Many futurists, economists, and high-tech business leaders predict there will be fewer jobs in the future thanks to automation. They say robots and other machines will be able to do everything humans can do, only better. Concerns about machines putting people out of work aren’t new. Historically, automation has eliminated some jobs, but it’s also credited with increased productivity, improved performance, and lower costs of products or services. Over the years, automation has increased demand, stimulated economic growth, and resulted in more overall jobs.

Related: Robots: Where They Are & What To Know

However, current advances in artificial intelligence (AI) and robotics could mean workers will be replaced across all industries at roughly the same time, not just in specific jobs as in the past. Workers will have to do more than change industries to find work; they will have to develop new skills. This represents change on a previously unseen scale.

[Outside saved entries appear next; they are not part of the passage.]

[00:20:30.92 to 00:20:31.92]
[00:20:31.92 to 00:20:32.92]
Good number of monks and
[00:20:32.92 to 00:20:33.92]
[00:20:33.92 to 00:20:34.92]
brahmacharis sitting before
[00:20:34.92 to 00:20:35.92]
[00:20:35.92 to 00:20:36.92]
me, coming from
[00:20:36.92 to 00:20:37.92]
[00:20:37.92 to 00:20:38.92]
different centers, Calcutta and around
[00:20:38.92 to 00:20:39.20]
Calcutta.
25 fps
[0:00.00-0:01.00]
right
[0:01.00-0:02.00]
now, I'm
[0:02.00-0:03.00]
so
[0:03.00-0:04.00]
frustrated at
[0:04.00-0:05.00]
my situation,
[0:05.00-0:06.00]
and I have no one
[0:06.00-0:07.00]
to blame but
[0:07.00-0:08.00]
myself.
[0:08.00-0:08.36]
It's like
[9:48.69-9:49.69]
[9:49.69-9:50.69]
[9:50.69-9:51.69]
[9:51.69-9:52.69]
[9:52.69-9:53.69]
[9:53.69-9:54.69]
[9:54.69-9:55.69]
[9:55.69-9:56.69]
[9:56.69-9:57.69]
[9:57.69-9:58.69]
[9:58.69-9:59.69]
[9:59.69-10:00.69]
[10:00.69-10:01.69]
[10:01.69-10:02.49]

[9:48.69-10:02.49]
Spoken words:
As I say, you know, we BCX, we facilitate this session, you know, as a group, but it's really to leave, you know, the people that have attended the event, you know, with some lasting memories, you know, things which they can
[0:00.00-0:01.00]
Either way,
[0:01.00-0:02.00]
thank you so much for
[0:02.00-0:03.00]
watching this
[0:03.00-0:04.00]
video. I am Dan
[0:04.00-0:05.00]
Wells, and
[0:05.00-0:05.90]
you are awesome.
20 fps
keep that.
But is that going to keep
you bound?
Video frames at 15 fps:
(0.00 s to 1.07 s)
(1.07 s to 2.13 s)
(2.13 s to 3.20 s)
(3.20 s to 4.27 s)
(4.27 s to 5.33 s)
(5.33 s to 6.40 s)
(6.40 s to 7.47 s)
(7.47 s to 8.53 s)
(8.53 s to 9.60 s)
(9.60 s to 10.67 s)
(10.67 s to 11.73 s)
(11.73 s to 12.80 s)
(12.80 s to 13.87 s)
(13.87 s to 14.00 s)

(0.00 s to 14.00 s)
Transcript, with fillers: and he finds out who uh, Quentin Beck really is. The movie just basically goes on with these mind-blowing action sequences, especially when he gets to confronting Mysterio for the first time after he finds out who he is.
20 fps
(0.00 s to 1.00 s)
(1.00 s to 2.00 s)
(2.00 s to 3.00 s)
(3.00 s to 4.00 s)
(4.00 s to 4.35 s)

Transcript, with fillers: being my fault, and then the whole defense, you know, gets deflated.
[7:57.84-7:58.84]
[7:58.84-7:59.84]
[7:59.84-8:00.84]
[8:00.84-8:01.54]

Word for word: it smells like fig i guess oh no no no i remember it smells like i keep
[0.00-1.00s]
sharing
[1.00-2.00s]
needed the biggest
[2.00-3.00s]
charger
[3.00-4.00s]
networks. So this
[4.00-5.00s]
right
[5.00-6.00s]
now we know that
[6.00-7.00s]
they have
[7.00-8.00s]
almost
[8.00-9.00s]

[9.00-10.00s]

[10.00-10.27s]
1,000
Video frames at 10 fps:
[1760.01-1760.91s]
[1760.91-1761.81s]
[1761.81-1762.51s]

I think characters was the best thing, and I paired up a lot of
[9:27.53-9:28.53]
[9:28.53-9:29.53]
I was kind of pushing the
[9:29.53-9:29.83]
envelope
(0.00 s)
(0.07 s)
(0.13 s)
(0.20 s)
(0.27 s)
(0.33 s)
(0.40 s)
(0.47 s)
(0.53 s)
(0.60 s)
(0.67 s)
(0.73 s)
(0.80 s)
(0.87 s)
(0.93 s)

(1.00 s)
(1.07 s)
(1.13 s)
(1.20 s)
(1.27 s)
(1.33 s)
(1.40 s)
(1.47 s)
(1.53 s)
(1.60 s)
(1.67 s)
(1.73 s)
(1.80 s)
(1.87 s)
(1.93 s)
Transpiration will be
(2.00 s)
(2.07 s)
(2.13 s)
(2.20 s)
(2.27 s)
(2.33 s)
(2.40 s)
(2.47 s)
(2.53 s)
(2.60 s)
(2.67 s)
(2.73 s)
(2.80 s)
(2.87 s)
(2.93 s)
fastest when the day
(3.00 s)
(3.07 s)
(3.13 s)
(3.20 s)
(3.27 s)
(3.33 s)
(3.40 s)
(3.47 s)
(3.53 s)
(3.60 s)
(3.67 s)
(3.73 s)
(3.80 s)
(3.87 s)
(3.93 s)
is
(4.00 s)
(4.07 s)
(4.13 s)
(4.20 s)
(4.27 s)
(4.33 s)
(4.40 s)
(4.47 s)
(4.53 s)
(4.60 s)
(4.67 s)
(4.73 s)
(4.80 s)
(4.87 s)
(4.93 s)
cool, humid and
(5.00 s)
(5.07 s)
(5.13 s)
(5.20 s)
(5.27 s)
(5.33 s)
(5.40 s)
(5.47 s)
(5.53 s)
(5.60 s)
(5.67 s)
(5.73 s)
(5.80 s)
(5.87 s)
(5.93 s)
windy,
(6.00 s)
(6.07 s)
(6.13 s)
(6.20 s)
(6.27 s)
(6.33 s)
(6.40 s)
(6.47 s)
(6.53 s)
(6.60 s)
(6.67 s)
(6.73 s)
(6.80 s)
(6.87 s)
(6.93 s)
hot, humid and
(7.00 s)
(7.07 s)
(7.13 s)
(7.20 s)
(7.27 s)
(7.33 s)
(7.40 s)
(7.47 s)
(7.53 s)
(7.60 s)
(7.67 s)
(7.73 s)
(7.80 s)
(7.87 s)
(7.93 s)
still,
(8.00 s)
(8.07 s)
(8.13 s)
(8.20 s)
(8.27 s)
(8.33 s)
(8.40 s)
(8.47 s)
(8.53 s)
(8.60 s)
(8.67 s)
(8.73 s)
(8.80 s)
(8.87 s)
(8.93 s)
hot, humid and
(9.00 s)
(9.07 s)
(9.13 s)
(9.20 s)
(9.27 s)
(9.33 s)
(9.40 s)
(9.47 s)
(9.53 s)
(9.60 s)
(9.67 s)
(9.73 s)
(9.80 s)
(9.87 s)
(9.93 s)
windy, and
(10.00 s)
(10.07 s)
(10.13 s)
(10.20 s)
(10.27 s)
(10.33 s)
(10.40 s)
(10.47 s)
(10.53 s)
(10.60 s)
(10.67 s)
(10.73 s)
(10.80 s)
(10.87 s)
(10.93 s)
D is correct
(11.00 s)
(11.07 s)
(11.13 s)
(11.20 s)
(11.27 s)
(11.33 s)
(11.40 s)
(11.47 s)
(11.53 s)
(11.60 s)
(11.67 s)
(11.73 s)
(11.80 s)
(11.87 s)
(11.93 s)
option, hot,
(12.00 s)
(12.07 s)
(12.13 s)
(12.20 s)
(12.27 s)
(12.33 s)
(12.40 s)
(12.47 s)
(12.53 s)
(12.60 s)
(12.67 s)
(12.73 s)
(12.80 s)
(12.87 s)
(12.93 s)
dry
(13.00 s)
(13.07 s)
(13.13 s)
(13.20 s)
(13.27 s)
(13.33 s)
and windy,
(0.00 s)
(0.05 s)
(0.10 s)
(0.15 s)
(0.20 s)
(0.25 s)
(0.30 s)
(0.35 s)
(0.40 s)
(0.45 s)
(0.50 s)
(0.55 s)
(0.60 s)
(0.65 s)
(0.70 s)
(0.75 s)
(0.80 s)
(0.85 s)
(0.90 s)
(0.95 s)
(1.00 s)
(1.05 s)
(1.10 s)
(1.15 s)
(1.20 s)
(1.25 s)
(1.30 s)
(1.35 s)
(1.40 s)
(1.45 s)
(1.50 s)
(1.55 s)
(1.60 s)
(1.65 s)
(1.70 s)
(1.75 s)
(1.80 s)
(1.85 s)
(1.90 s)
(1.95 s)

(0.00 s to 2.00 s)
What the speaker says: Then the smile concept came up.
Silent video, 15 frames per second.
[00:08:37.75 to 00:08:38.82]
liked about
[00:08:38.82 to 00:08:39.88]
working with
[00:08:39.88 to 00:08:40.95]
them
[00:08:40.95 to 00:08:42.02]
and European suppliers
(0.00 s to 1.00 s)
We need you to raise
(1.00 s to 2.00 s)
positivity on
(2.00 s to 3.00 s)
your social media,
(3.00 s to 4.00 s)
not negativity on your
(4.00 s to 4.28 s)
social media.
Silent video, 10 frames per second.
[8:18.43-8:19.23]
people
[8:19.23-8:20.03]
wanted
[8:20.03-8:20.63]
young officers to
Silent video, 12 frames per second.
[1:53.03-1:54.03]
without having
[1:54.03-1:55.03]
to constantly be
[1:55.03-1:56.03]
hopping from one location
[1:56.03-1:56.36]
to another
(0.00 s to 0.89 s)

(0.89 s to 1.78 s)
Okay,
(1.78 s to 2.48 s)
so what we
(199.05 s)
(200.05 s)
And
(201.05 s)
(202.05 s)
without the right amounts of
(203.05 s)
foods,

What Does Automation Mean for Colorado?

Through original analysis, the Bell has identified occupations in Colorado judged to be at high risk to automation. This produced a list of 307 occupations that could have all or part of their functions automated. We then ranked the occupations based on the number of Colorado employees in each occupation. A total of 1.1 million Coloradans, or 41 percent of the total workforce, are working in occupations judged as high risk of being automated.

We then pinpointed occupations judged to have a 90 percent or higher probability of being automated. This produced a list of 15 occupations, totaling 477,000 Colorado workers. This doesn’t mean these jobs will be automated out of existence. Some may, but it’s likely many more will see tasks change and workers will need to learn new skills to evolve in their roles.

Related: Will Self-Driving Cars Kill Colorado Jobs?

To retain and better prepare these workers for the jobs of the future will require a focus on adult education, skill training, and help in making this retraining affordable. It will also likely mean an investment in work supports and other assistance, such as expanded unemployment insurance payments, to help workers as they transition into new jobs.